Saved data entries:
= = =
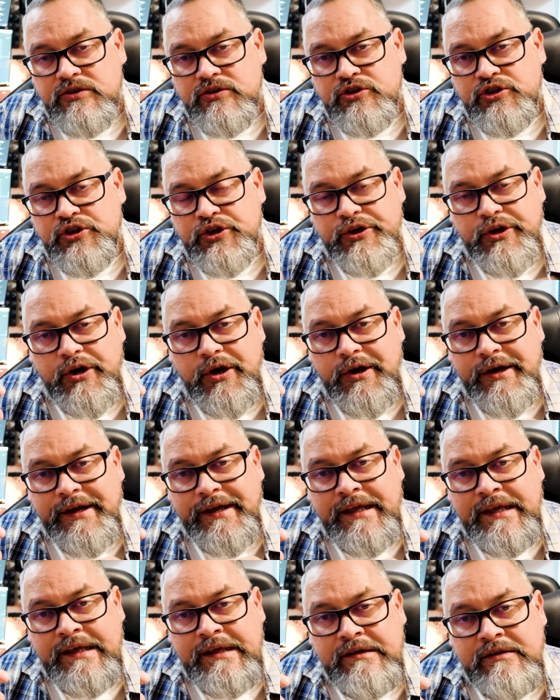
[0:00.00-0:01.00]
Should
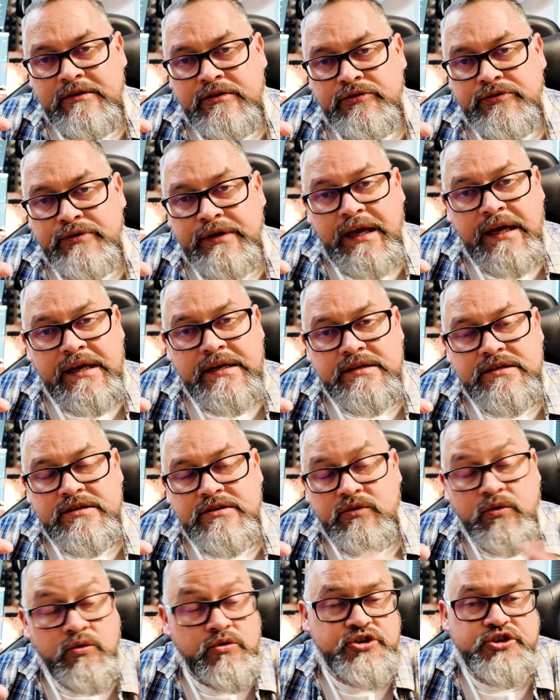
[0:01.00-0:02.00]
I
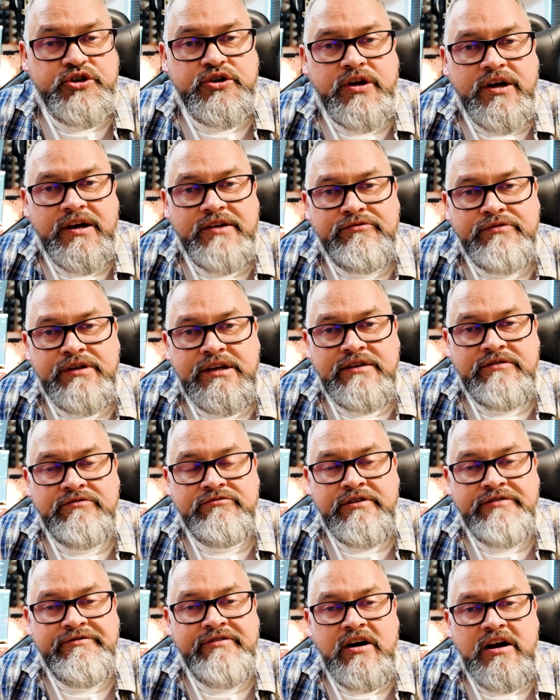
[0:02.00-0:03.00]
create, or should I
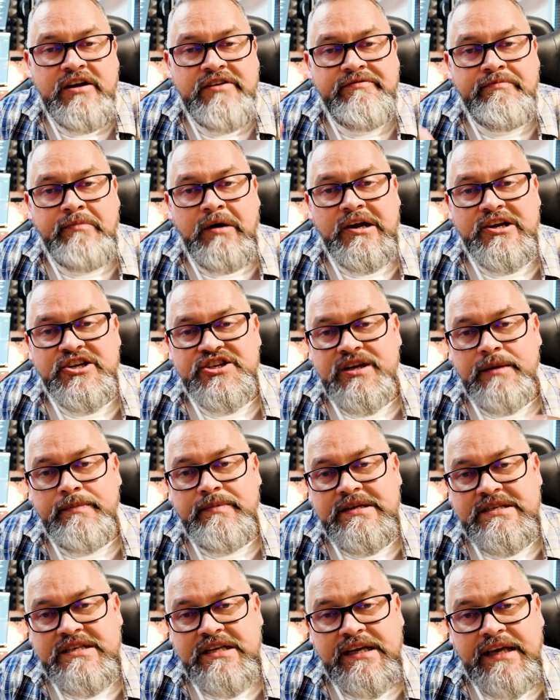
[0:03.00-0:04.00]
revive my
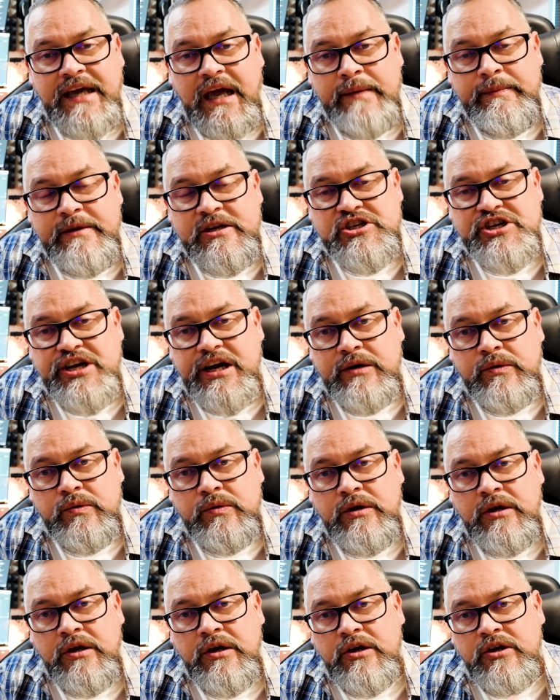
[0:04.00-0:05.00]
Sheppy Z gaming
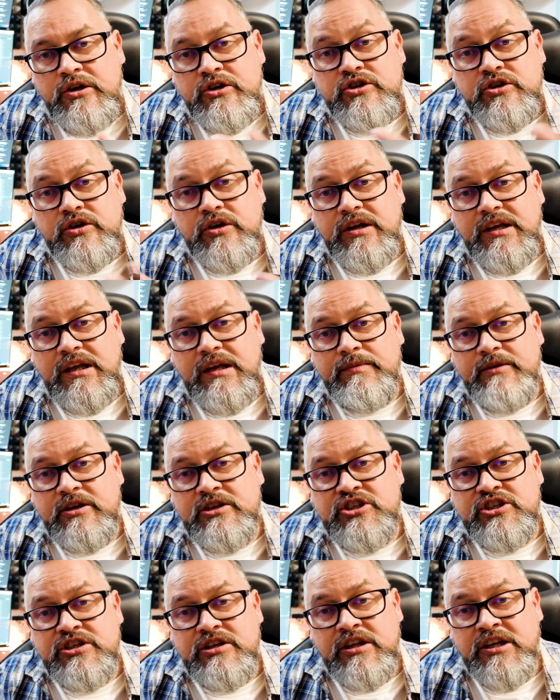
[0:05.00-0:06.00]
channel? Should I keep
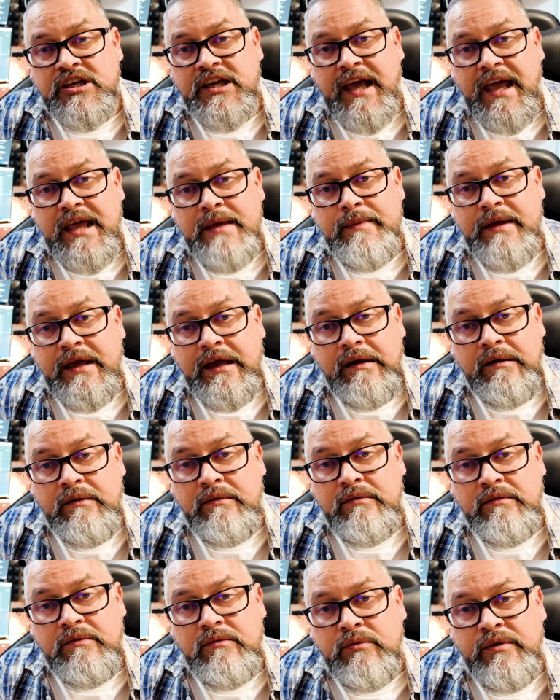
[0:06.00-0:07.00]
the
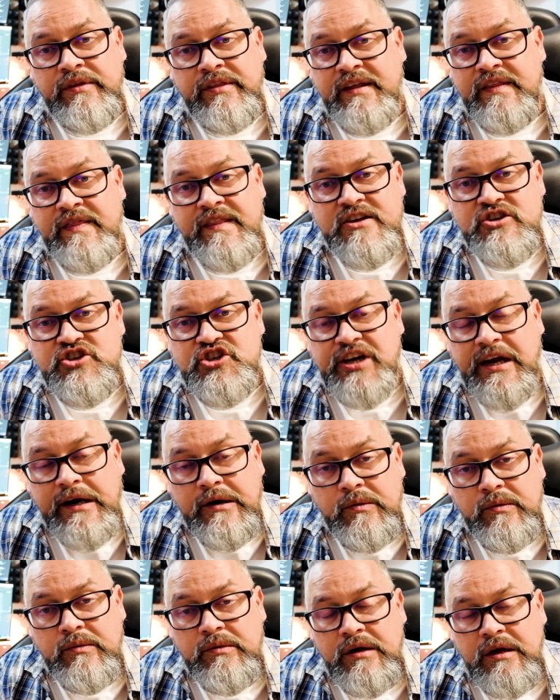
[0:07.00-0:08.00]
gaming within this
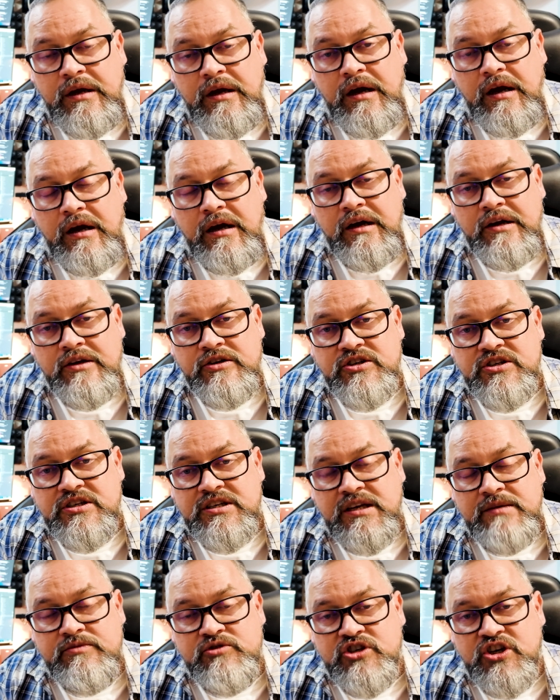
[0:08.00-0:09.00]
channel and
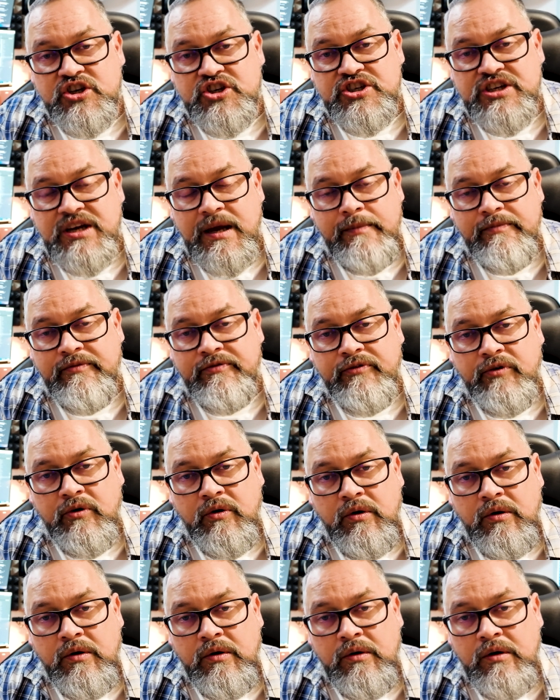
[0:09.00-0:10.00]
just keep Just Shep
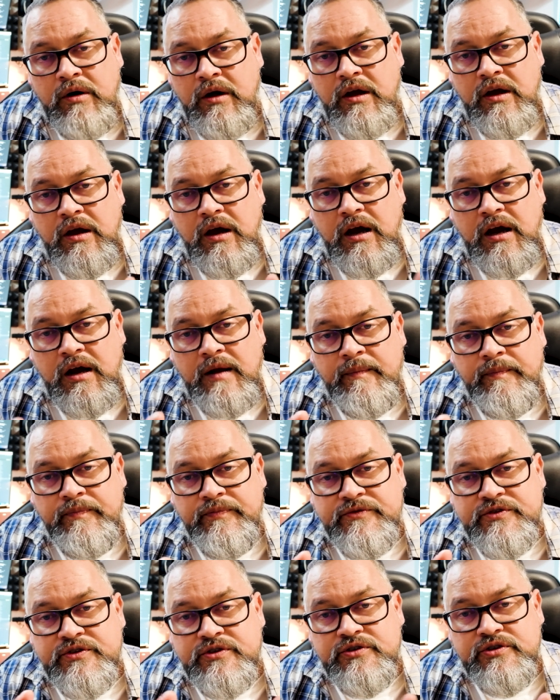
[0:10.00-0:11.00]
for
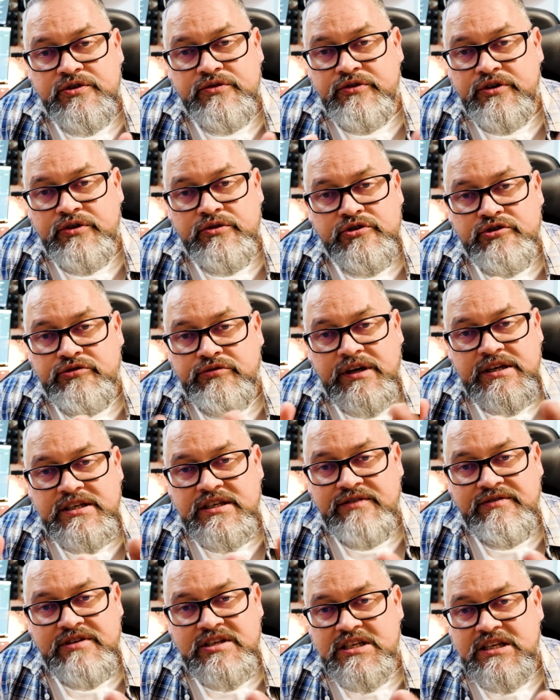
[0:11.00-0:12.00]
tutorials,
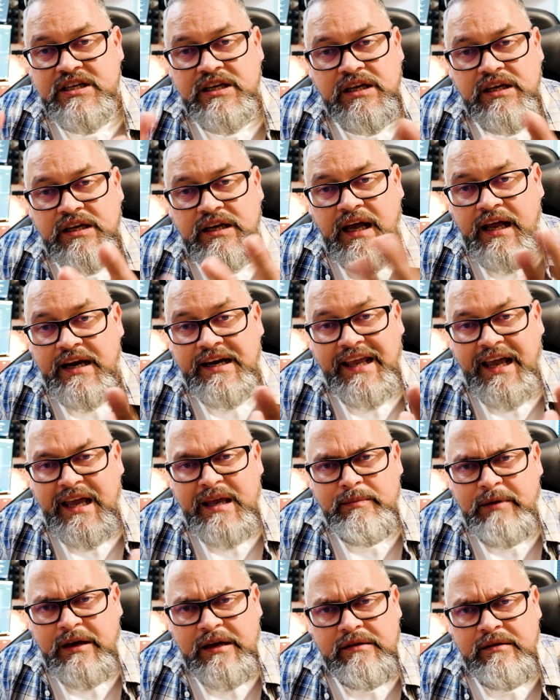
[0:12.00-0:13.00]
creativity and
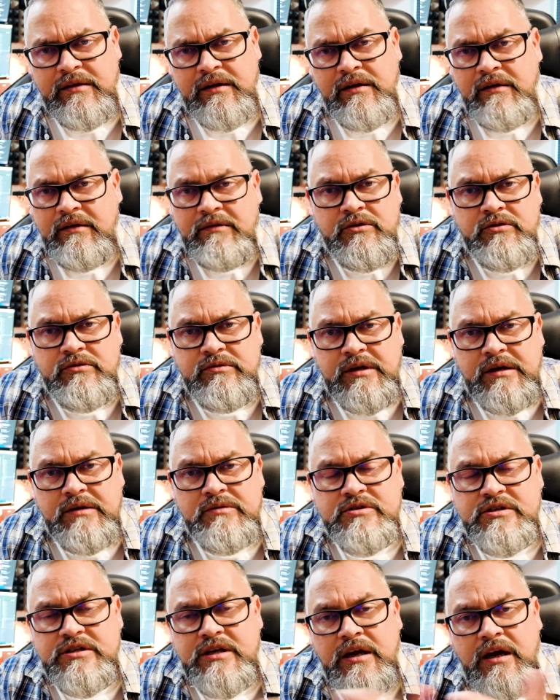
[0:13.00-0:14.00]
gaming? Who
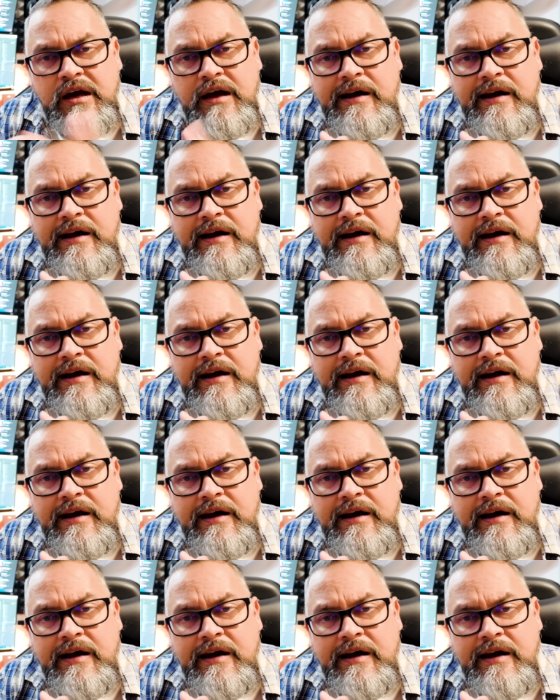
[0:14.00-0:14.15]
knows?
= = =
## [TASK INSTRUCTIONS]
What the records say must be written out exactly, with none of their pictures.

## [WORKED SOLUTION]
[0:00.00-0:01.00]
Should
[0:01.00-0:02.00]
I
[0:02.00-0:03.00]
create, or should I
[0:03.00-0:04.00]
revive my
[0:04.00-0:05.00]
Sheppy Z gaming
[0:05.00-0:06.00]
channel? Should I keep
[0:06.00-0:07.00]
the
[0:07.00-0:08.00]
gaming within this
[0:08.00-0:09.00]
channel and
[0:09.00-0:10.00]
just keep Just Shep
[0:10.00-0:11.00]
for
[0:11.00-0:12.00]
tutorials,
[0:12.00-0:13.00]
creativity and
[0:13.00-0:14.00]
gaming? Who
[0:14.00-0:14.15]
knows?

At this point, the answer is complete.